Developing Entity Relationship Diagrams (ERDs)

WHY:

Entity Relationship Diagrams are a major data modelling tool and will help organize the data in your project into entities and define the relationships between the entities. This process has proved to enable the analyst to produce a good database structure so that the data can be stored and retrieved in a most efficient manner.

INFORMATION:

Entity

A data entity is anything real or abstract about which we want to store data. Entity types fall into five classes: roles, events, locations, tangible things or concepts. E.g. employee, payment, campus, book. Specific examples of an entity are called instances. E.g. the employee John Jones, Mary Smith's payment, etc.

Relationship

A data relationship is a natural association that exists between one or more entities. E.g. Employees process payments. Cardinality defines the number of occurrences of one entity for a single occurrence of the related entity. E.g. an employee may process many payments but might not process any payments depending on the nature of her job.

Attribute

A data attribute is a characteristic common to all or most instances of a particular entity. Synonyms include property, data element, field. E.g. Name, address, Employee Number, pay rate are all attributes of the entity employee. An attribute or combination of attributes that uniquely identifies one and only one instance of an entity is called a primary key or identifier. E.g. Employee Number is a primary key for Employee.
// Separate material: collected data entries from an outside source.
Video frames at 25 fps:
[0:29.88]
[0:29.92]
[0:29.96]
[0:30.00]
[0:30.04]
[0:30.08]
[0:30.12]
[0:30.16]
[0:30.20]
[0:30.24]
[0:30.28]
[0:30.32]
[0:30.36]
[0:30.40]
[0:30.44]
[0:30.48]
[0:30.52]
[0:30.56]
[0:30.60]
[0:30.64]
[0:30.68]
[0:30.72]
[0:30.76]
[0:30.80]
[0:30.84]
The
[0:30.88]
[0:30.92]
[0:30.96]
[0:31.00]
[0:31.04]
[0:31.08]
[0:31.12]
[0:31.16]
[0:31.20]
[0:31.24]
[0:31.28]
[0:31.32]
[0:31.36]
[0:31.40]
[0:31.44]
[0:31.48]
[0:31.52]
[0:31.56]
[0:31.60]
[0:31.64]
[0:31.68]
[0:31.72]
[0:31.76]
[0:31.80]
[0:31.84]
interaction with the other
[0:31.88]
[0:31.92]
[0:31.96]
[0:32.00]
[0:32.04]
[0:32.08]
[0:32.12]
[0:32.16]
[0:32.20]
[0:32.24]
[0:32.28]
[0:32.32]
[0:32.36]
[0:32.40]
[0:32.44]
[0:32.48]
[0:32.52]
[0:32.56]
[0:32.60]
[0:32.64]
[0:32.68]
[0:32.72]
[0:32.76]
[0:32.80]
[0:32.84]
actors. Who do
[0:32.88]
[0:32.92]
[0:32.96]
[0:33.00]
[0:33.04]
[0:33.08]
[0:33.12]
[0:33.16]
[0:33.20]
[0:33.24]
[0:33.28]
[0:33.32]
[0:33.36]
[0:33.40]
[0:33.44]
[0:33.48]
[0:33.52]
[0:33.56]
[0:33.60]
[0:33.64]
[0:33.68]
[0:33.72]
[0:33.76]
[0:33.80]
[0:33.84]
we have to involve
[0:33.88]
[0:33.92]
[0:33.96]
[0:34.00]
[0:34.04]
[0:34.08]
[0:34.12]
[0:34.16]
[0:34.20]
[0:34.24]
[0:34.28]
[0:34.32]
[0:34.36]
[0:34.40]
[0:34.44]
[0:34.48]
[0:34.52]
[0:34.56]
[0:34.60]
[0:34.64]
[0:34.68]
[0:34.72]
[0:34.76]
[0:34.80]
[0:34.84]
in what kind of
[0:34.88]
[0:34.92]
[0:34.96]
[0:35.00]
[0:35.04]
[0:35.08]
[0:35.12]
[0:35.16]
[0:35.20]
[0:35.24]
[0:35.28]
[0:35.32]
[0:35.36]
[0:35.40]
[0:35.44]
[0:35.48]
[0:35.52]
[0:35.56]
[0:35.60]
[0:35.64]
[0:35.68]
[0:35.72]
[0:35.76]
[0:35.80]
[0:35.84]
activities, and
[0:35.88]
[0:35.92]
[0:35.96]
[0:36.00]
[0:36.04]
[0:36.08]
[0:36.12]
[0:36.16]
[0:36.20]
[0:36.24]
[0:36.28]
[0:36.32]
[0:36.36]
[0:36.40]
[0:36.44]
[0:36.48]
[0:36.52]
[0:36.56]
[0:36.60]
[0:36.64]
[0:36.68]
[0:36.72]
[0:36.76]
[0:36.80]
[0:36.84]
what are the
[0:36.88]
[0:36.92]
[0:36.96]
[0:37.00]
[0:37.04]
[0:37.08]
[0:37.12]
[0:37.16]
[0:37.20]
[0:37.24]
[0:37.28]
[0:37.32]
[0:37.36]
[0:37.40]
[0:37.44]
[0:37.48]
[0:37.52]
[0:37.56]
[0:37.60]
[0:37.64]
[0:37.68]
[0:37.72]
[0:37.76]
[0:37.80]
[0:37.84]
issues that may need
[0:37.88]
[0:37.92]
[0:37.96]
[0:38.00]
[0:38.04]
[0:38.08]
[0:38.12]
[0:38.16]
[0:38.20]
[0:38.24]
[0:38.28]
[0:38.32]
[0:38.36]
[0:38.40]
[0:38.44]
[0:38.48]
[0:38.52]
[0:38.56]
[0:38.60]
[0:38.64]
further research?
AN ENTITY RELATIONSHIP DIAGRAM METHODOLOGY: (One way of doing it)

 1. Identify Entities Identify the roles, events, locations, tangible things or concepts about which the end-users want to store data. 2. Find Relationships Find the natural associations between pairs of entities using a relationship matrix. 3. Draw Rough ERD Put entities in rectangles and relationships on line segments connecting the entities. 4. Fill in Cardinality Determine the number of occurrences of one entity for a single occurrence of the related entity. 5. Define Primary Keys Identify the data attribute(s) that uniquely identify one and only one occurrence of each entity. 6. Draw Key-Based ERD Eliminate Many-to-Many relationships and include primary and foreign keys in each entity. 7. Identify Attributes Name the information details (fields) which are essential to the system under development. 8. Map Attributes For each attribute, match it with exactly one entity that it describes. 9. Draw fully attributed ERD Adjust the ERD from step 6 to account for entities or relationships discovered in step 8. 10. Check Results Does the final Entity Relationship Diagram accurately depict the system data?

A SIMPLE EXAMPLE

A company has several departments. Each department has a supervisor and at least one employee. Employees must be assigned to at least one, but possibly more departments. At least one employee is assigned to a project, but an employee may be on vacation and not assigned to any projects. The important data fields are the names of the departments, projects, supervisors and employees, as well as the supervisor and employee number and a unique project number.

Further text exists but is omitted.